# Listed entries
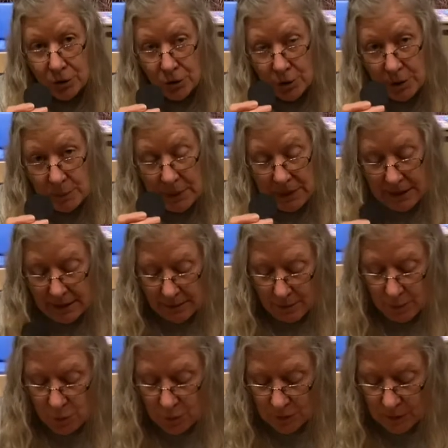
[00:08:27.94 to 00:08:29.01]
to be
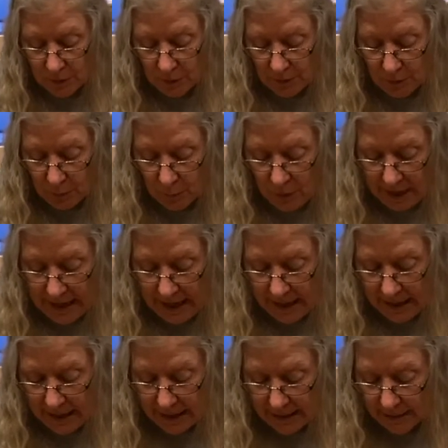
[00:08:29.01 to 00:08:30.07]
using with
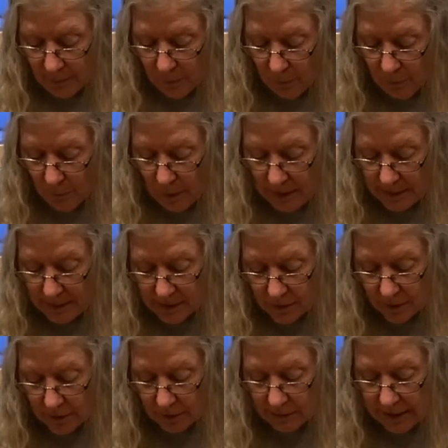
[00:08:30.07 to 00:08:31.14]
one
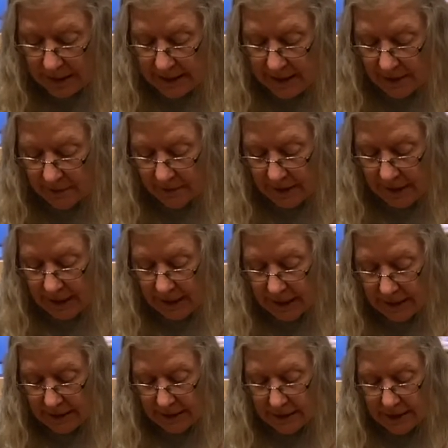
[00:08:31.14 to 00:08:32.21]
circle right now for the
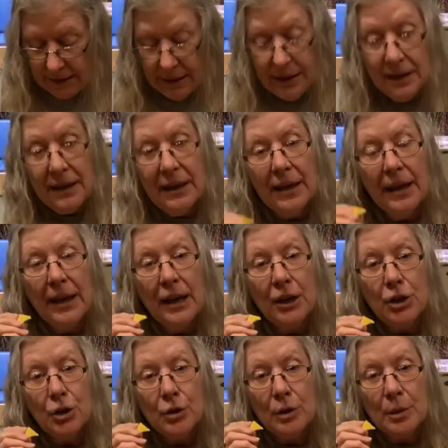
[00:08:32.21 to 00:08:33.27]
head, and
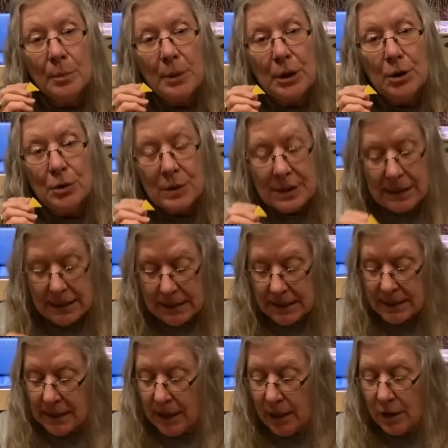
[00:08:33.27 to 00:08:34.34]
you're going to be using
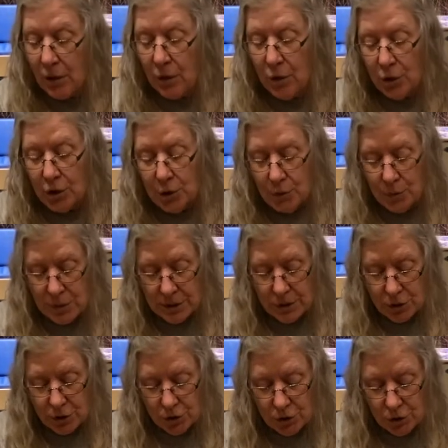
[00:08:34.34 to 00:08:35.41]
this, and all you want to
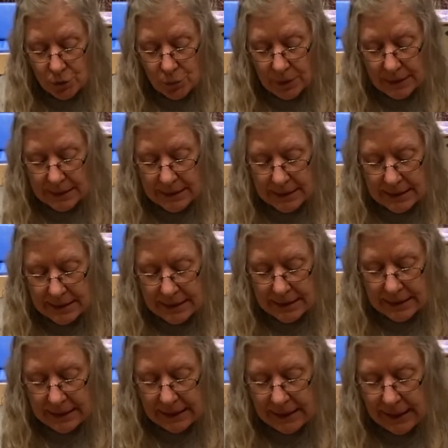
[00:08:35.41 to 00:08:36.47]
do is
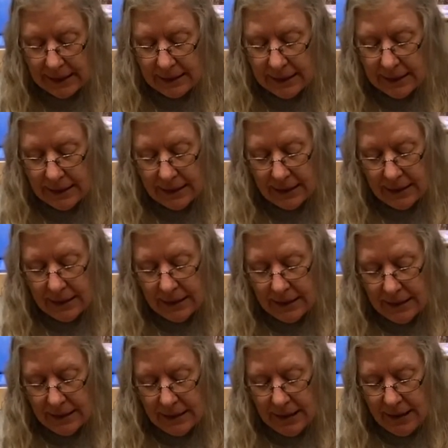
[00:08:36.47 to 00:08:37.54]
get
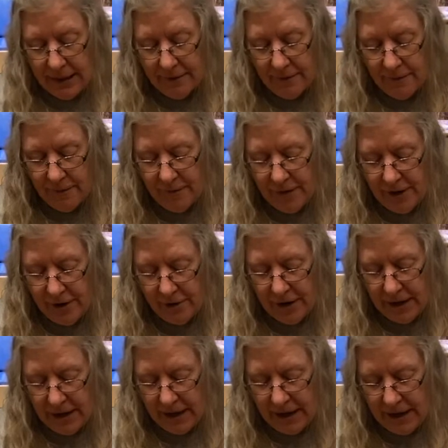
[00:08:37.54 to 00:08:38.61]
the
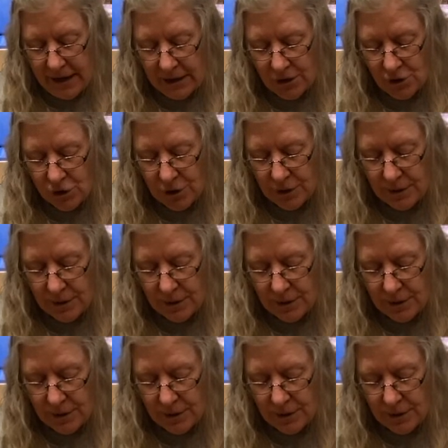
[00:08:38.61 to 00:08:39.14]
very edge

# Problem
Only the lines from the one with "[00:08:29.01 to 00:08:30.07]" through the final line of the entries belong in the answer, set down exactly, with both ends included and no pictures.

# Response to this task
[00:08:29.01 to 00:08:30.07]
using with
[00:08:30.07 to 00:08:31.14]
one
[00:08:31.14 to 00:08:32.21]
circle right now for the
[00:08:32.21 to 00:08:33.27]
head, and
[00:08:33.27 to 00:08:34.34]
you're going to be using
[00:08:34.34 to 00:08:35.41]
this, and all you want to
[00:08:35.41 to 00:08:36.47]
do is
[00:08:36.47 to 00:08:37.54]
get
[00:08:37.54 to 00:08:38.61]
the
[00:08:38.61 to 00:08:39.14]
very edge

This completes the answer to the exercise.